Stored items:
──────────────────────────────
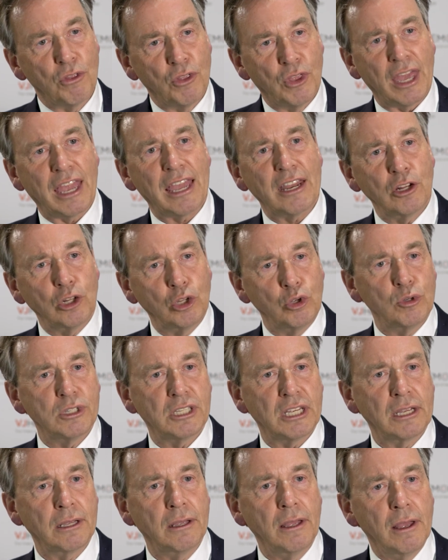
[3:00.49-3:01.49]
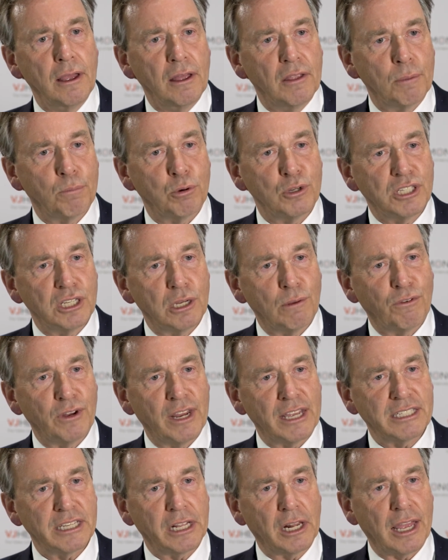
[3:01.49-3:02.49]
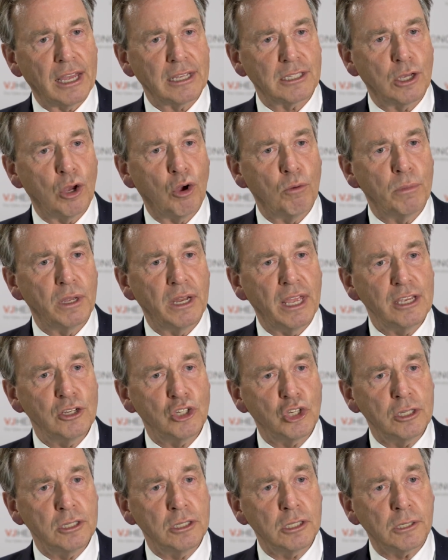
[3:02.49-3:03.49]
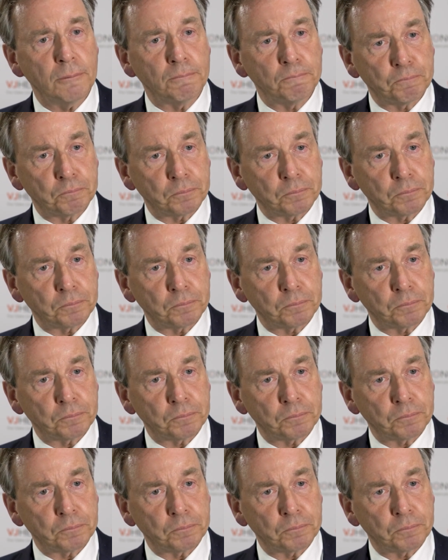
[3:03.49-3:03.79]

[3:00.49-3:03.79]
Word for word: then using ibrutinib venetoclax combinations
──────────────────────────────
* Task prompt *
Repeat all the data as it stands, dropping any images it holds.

* Written reply *
[3:00.49-3:01.49]
[3:01.49-3:02.49]
[3:02.49-3:03.49]
[3:03.49-3:03.79]

[3:00.49-3:03.79]
Word for word: then using ibrutinib venetoclax combinations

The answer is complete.